Stored data: Begin

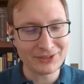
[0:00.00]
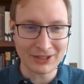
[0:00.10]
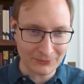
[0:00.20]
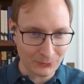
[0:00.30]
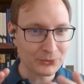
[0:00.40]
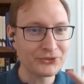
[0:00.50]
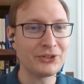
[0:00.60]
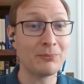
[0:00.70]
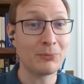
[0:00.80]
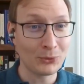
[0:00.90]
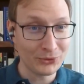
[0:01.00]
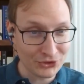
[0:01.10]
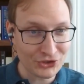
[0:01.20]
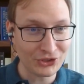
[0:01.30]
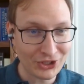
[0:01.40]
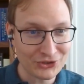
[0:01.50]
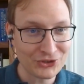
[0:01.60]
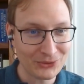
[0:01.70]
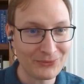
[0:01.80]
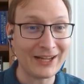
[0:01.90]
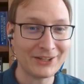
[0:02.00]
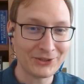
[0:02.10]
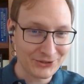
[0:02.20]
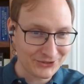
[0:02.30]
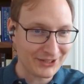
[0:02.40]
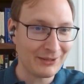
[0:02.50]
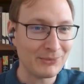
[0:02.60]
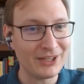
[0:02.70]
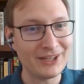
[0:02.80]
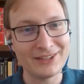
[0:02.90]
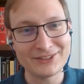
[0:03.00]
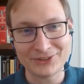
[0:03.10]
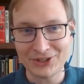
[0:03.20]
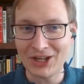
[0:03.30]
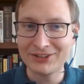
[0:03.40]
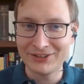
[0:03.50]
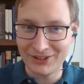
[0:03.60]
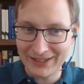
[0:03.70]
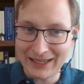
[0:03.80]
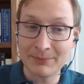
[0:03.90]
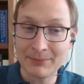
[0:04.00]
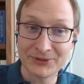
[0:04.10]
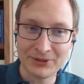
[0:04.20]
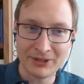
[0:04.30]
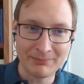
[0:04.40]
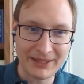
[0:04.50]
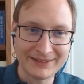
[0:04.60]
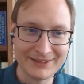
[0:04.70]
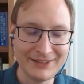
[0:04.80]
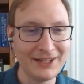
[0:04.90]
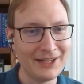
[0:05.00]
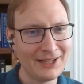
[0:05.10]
Like, of course, there are important geological factors. The Himalayas are not the Amazonian basin.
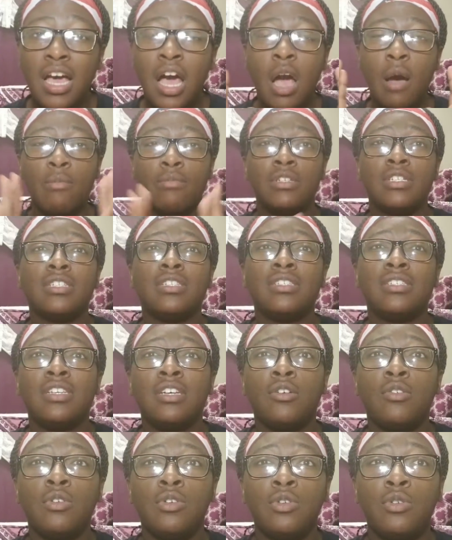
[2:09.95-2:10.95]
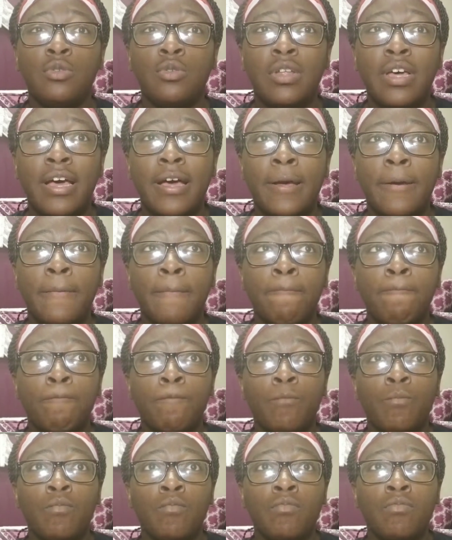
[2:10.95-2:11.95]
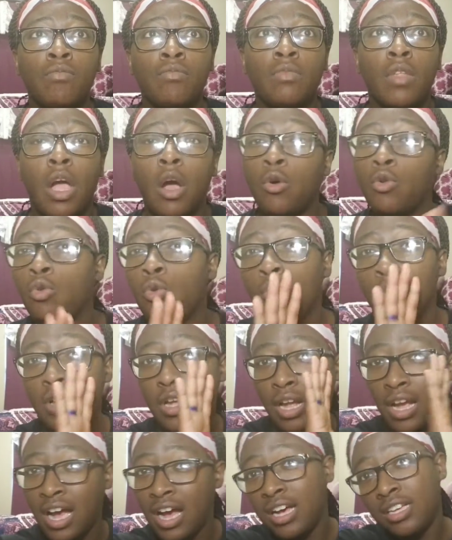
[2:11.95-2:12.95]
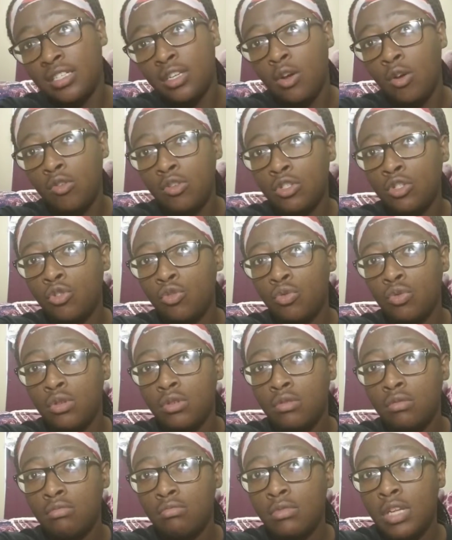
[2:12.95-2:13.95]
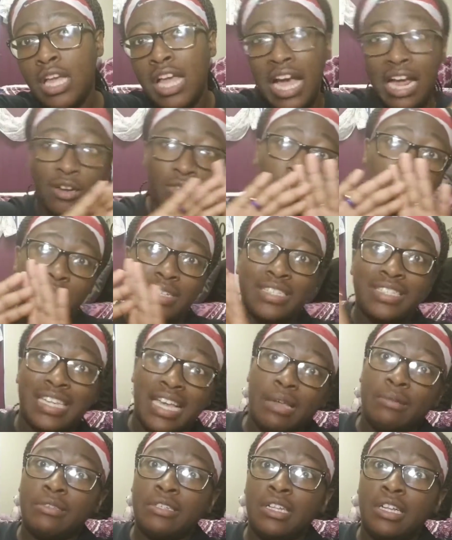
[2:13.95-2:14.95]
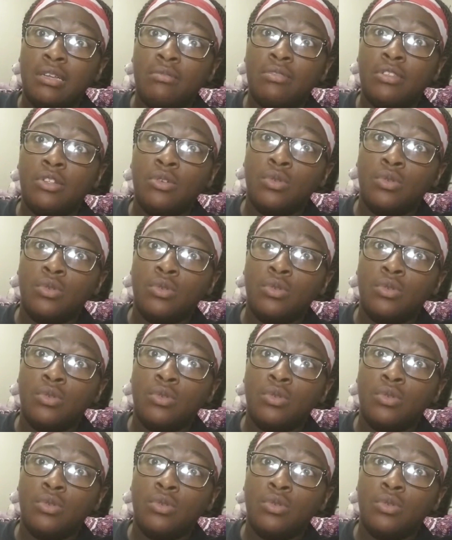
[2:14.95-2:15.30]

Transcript: I'm just tell you that I don't know what Costco is doing. I don't know what Sam's Club's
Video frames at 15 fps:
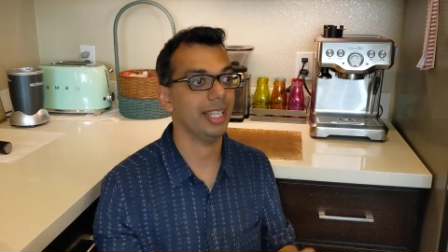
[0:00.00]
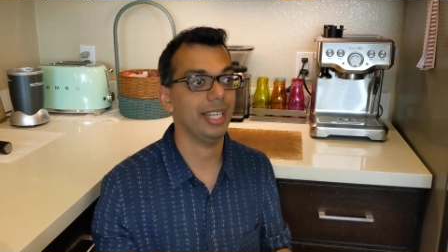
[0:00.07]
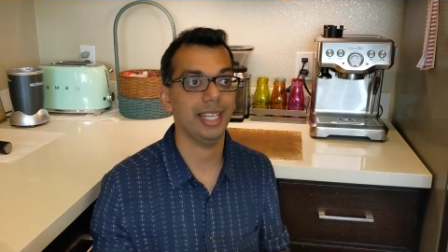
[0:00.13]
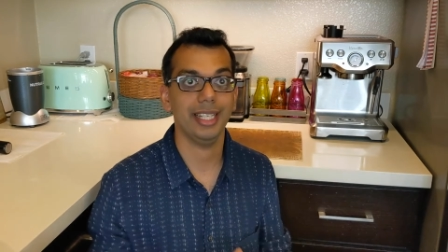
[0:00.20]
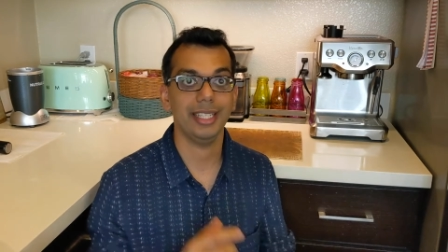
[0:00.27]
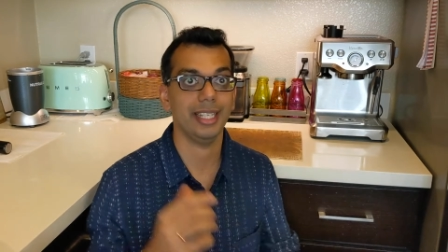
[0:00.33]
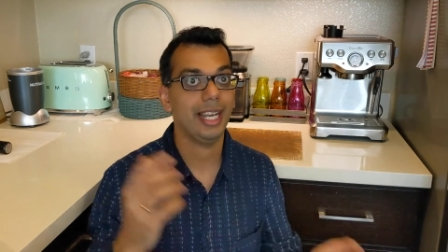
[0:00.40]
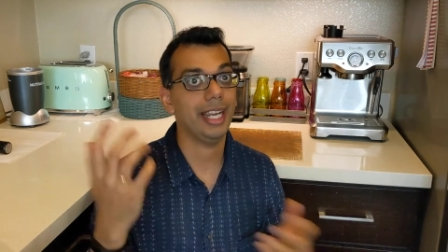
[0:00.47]

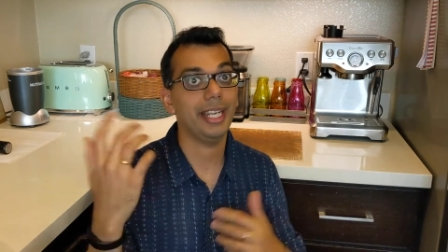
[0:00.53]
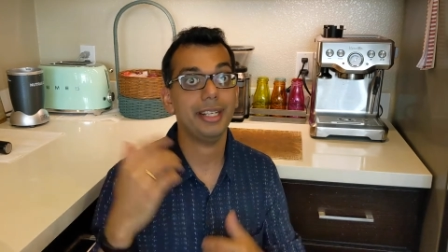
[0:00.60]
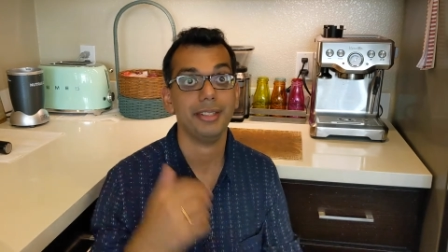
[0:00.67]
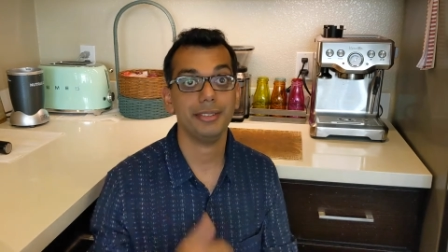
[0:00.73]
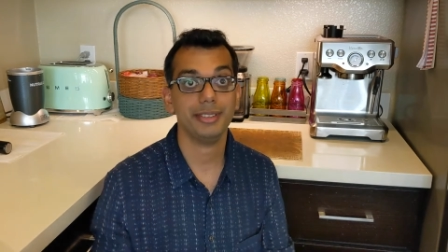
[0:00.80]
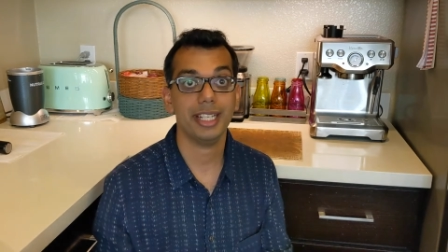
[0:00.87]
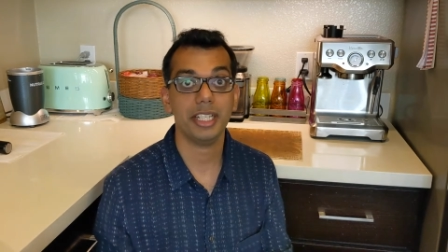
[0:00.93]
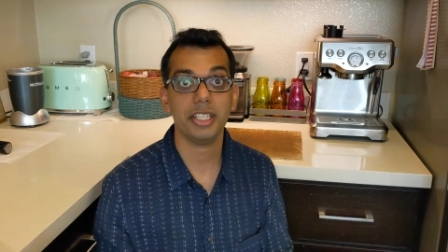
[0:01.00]
I
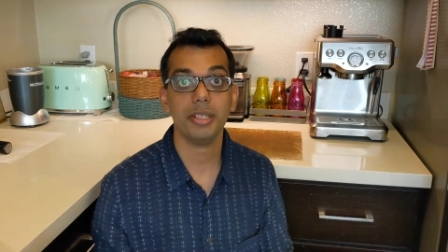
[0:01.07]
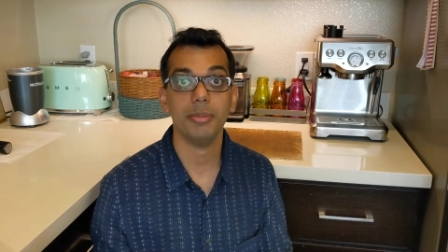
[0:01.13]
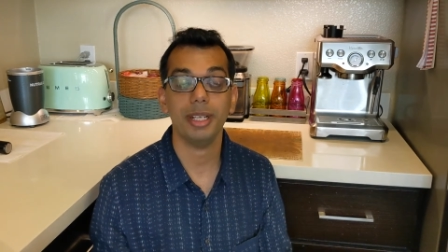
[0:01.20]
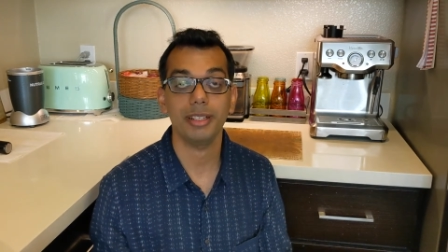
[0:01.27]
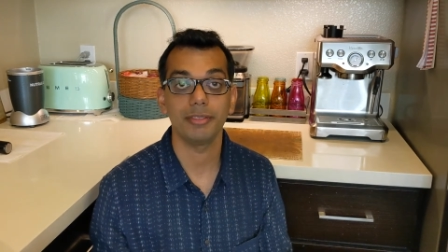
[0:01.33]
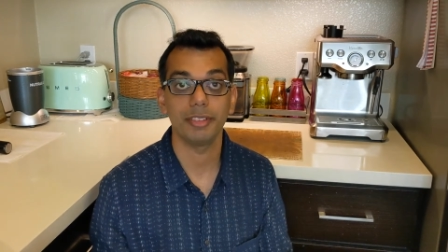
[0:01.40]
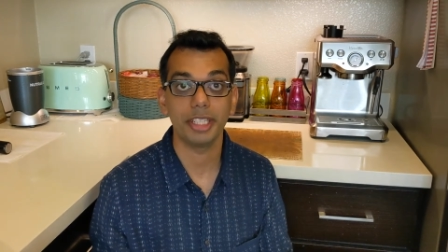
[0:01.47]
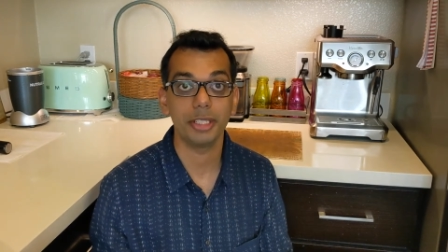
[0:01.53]
actually made a
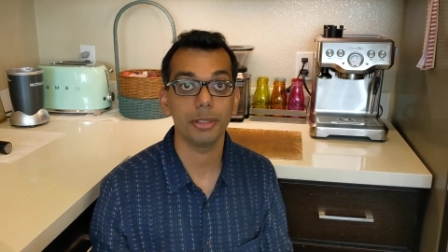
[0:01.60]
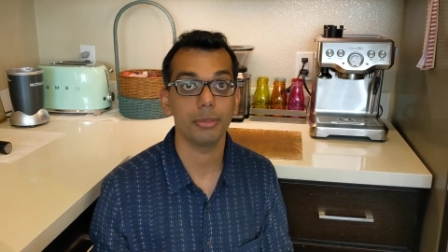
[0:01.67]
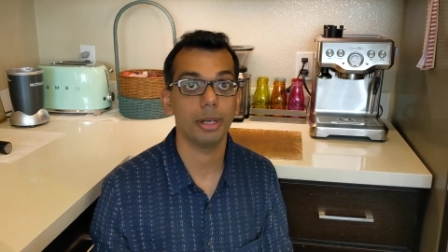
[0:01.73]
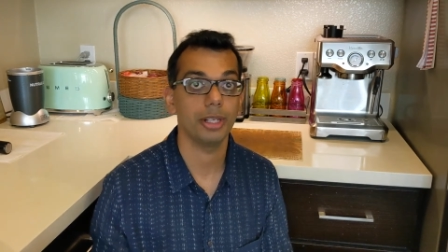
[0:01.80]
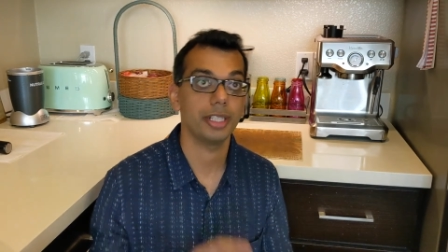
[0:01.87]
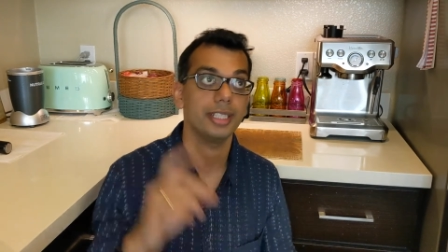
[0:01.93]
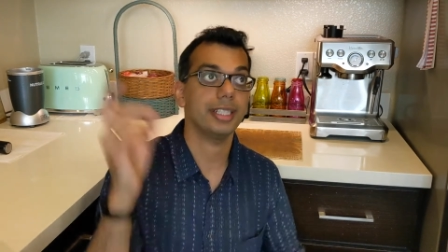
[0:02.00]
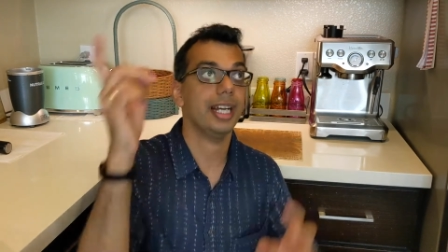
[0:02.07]
video about it.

Stored data: End

### What is expected
Your reply should be the entries copied exactly, with all images omitted.

### Result below
[0:00.00]
[0:00.10]
[0:00.20]
[0:00.30]
[0:00.40]
[0:00.50]
[0:00.60]
[0:00.70]
[0:00.80]
[0:00.90]
[0:01.00]
[0:01.10]
[0:01.20]
[0:01.30]
[0:01.40]
[0:01.50]
[0:01.60]
[0:01.70]
[0:01.80]
[0:01.90]
[0:02.00]
[0:02.10]
[0:02.20]
[0:02.30]
[0:02.40]
[0:02.50]
[0:02.60]
[0:02.70]
[0:02.80]
[0:02.90]
[0:03.00]
[0:03.10]
[0:03.20]
[0:03.30]
[0:03.40]
[0:03.50]
[0:03.60]
[0:03.70]
[0:03.80]
[0:03.90]
[0:04.00]
[0:04.10]
[0:04.20]
[0:04.30]
[0:04.40]
[0:04.50]
[0:04.60]
[0:04.70]
[0:04.80]
[0:04.90]
[0:05.00]
[0:05.10]
Like, of course, there are important geological factors. The Himalayas are not the Amazonian basin.
[2:09.95-2:10.95]
[2:10.95-2:11.95]
[2:11.95-2:12.95]
[2:12.95-2:13.95]
[2:13.95-2:14.95]
[2:14.95-2:15.30]

Transcript: I'm just tell you that I don't know what Costco is doing. I don't know what Sam's Club's
Video frames at 15 fps:
[0:00.00]
[0:00.07]
[0:00.13]
[0:00.20]
[0:00.27]
[0:00.33]
[0:00.40]
[0:00.47]

[0:00.53]
[0:00.60]
[0:00.67]
[0:00.73]
[0:00.80]
[0:00.87]
[0:00.93]
[0:01.00]
I
[0:01.07]
[0:01.13]
[0:01.20]
[0:01.27]
[0:01.33]
[0:01.40]
[0:01.47]
[0:01.53]
actually made a
[0:01.60]
[0:01.67]
[0:01.73]
[0:01.80]
[0:01.87]
[0:01.93]
[0:02.00]
[0:02.07]
video about it.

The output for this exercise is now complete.